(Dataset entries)
—————

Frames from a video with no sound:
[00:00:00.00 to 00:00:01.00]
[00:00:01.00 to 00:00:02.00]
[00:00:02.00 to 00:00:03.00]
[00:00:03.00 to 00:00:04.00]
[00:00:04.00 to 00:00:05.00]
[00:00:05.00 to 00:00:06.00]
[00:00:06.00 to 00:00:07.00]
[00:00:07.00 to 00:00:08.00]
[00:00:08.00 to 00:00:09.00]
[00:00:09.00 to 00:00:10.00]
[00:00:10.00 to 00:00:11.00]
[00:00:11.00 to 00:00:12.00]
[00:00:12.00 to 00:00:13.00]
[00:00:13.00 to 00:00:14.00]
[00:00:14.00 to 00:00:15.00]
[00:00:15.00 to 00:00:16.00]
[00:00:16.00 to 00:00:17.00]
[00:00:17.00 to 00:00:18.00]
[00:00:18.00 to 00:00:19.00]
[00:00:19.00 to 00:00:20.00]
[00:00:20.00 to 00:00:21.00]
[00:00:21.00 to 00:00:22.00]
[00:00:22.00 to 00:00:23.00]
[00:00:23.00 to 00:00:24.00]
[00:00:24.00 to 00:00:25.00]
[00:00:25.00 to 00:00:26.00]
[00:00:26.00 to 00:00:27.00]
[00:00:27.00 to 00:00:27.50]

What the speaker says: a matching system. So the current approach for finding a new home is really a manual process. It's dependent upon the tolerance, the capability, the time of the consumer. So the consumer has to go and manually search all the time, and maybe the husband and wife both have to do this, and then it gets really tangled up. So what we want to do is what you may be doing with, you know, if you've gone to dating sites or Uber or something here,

—————

WHAT IS BEING ASKED - Please print exactly what appears from the first line of the data through the line with "[00:00:12.00 to 00:00:13.00]", including both of those lines and nothing past them.

PROBLEM SOLUTION -
Frames from a video with no sound:
[00:00:00.00 to 00:00:01.00]
[00:00:01.00 to 00:00:02.00]
[00:00:02.00 to 00:00:03.00]
[00:00:03.00 to 00:00:04.00]
[00:00:04.00 to 00:00:05.00]
[00:00:05.00 to 00:00:06.00]
[00:00:06.00 to 00:00:07.00]
[00:00:07.00 to 00:00:08.00]
[00:00:08.00 to 00:00:09.00]
[00:00:09.00 to 00:00:10.00]
[00:00:10.00 to 00:00:11.00]
[00:00:11.00 to 00:00:12.00]
[00:00:12.00 to 00:00:13.00]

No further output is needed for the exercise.